2020-06-30 12:00:00 | スポーツ

プロレスラーの名誉を回復した男、それが桜庭和志だった。

UWFから始まるプロレスの格闘技志向は、グレイシー柔術という壁にぶつかり、プロレス最強神話は崩壊した。

そのグレイシー柔術に対してプロレスラーとして立ち向かい、勝利を収めたのが桜庭であった。タイガーマスクに憧れてプロレスの門を叩いた桜庭が、プロレスラーであることは私も否定しない。

ただ当時から私は少し醒めた視線で見ていた。

桜庭の体つきは、プロレスラーというよりも格闘技者であったと思う。観客から見栄えするような無駄な筋肉はなく、実戦的で柔軟な格闘技向けの体つきであった。

当たり前である。格闘技として当時頂点に君臨していたグレイシー柔術に立ち向かうには、相当な研究と努力が必要となる。桜庭はそれを実践してみせた最初のプロレスラーである。淡々とした表情ながら、内に秘めた熱情は相当なものであったはずだ。

だからこそ、グレイシー柔術のルールで、不利を承知の上での戦いにも勝利した。プロレス・ファンは鬱屈した思いを晴らしてくれた桜庭の快挙に拍手喝采を送った。私も本当に凄いと高く評価している。

でも私の看るところ、桜庭はプロレス出身の総合格闘家であったと思う。プロレスラーとしては物足りなかった。残念ながら彼はジュニア・ヘビー級の体格であった。

誤解して欲しくないのだが、桜庭は自分よりも一回り、二回り大きいヘビー級のプロレスラーと戦っても勝てる実力者である。しかし、ジュニア・ヘビー級であるが故に、どうしても迫力に欠ける。

プロレスは格闘演劇である。リングの上で演じられる試合には、観客を沸かせるような迫力が必要となる。ヘビー級のプロレスラー同士が全力でぶつかり合う迫力は、数十メートル離れて見ても分るほど凄まじいものだ。

桜庭に限らず、ジュニア・ヘビー級のプロレスラーはその体格故に、ヘビー級のプロレスラーと全力でぶつかり合うことが難しい。あの受け身の名人であった藤波でさえベイダーとの試合で大怪我を負っている。

体格差からくるダメージの違いは冷徹に結果に現れる。これは柔道やボクシングなどの格闘技が体重制を採用していることからも立証されている。

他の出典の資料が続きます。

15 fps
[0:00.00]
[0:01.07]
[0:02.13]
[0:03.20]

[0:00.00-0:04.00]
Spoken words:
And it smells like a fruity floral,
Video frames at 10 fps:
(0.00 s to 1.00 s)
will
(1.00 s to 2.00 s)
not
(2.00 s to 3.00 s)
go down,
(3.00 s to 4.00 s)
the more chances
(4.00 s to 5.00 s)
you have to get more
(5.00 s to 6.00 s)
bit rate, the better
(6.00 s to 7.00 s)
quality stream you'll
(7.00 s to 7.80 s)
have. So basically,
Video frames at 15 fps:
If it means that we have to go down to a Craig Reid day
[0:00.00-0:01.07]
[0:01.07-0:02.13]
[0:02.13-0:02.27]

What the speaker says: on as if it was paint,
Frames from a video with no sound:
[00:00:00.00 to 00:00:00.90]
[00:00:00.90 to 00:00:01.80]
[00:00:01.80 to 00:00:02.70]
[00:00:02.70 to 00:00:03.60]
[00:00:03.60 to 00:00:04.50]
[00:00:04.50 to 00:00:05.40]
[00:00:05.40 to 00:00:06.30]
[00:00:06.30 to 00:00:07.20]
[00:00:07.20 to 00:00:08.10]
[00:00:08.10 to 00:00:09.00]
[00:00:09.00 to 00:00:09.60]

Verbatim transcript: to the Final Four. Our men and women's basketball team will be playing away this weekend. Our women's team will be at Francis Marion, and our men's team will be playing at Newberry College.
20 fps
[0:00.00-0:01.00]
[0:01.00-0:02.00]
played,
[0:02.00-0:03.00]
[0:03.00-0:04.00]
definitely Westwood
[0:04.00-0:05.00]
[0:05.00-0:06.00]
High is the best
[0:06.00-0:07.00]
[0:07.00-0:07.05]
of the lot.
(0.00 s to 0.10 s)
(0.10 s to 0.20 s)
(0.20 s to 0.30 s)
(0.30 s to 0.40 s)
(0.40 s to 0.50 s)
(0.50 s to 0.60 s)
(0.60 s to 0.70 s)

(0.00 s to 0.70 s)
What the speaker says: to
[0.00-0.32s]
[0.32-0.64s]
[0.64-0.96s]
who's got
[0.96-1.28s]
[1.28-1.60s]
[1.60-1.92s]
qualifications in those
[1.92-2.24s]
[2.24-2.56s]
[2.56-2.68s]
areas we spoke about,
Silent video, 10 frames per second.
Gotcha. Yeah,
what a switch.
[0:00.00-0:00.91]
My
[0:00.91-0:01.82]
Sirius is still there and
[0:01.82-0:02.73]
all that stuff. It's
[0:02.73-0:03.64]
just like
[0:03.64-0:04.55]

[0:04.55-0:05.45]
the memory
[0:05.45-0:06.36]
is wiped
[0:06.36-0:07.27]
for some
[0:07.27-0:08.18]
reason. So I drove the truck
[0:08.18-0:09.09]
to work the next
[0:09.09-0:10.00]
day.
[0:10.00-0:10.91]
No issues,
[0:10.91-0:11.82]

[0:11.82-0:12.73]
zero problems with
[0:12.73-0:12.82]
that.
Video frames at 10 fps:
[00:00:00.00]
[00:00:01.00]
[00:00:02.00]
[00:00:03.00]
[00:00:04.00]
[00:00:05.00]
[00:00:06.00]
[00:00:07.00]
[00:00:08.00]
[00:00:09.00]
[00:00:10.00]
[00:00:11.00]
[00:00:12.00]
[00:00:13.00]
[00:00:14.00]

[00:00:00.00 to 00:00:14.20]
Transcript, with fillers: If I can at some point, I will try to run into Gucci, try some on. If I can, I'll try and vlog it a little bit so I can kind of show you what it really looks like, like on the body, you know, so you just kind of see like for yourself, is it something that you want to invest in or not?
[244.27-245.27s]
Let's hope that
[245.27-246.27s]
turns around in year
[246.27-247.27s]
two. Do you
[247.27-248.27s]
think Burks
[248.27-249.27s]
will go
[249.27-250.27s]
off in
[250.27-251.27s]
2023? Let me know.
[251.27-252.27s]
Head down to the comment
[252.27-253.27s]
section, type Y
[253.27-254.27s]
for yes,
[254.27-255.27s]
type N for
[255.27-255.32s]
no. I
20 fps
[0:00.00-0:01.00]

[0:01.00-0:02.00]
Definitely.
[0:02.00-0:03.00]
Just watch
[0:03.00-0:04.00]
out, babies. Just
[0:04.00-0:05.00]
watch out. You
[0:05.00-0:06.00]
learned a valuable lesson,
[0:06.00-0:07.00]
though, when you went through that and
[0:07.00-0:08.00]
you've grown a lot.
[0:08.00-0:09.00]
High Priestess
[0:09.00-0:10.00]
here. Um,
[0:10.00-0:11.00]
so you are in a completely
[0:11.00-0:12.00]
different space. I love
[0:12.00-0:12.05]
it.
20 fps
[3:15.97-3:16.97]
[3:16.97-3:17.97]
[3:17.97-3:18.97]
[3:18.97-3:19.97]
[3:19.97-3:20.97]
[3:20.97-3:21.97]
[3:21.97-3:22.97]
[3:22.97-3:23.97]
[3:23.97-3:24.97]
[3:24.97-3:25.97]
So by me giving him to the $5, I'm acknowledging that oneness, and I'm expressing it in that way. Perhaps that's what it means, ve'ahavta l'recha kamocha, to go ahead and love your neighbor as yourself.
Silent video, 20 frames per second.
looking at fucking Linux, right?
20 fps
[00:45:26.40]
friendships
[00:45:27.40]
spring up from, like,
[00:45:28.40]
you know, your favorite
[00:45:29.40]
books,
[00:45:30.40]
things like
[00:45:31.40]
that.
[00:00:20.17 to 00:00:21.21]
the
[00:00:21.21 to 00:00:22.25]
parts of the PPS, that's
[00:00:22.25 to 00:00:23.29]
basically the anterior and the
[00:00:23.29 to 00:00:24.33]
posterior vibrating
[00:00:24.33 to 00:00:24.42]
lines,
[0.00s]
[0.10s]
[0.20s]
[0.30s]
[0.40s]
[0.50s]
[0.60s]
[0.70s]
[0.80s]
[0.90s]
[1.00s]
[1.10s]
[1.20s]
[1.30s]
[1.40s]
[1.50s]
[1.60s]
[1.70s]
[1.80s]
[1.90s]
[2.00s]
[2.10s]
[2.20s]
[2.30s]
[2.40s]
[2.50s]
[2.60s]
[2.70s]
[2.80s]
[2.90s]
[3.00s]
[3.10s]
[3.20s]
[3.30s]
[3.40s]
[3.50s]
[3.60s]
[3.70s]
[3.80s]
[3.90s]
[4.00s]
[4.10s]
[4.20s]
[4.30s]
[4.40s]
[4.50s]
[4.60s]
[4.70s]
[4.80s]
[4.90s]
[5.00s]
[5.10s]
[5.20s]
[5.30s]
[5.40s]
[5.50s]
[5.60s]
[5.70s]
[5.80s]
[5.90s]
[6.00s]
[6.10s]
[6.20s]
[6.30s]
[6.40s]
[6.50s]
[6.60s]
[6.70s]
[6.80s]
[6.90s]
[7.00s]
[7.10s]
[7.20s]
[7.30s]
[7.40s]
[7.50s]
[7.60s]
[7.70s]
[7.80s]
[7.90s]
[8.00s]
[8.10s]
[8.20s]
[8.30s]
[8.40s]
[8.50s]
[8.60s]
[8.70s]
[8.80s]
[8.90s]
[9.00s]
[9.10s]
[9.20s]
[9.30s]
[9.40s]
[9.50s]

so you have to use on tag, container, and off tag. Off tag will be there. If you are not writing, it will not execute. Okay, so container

もっとも総合格闘技では、寝技、関節技に持ち込むことで、対格差を埋める戦い方もある。しかし、それは非常にレベルが高く専門的な知識さえ必要となる。子供でも楽しめるプロレスには馴染み難い。

私は桜庭の快挙を喜びつつも、彼が猪木、馬場の後継者たりえないことも予感していた。実際、彼はプロレス興行の主役としては、いささか物足りなかったと思う。

それでもプロレスラーの強さを立証してみせた男として、彼の名はプロレス・ファンの脳裏に深く刻まれた名選手なのです。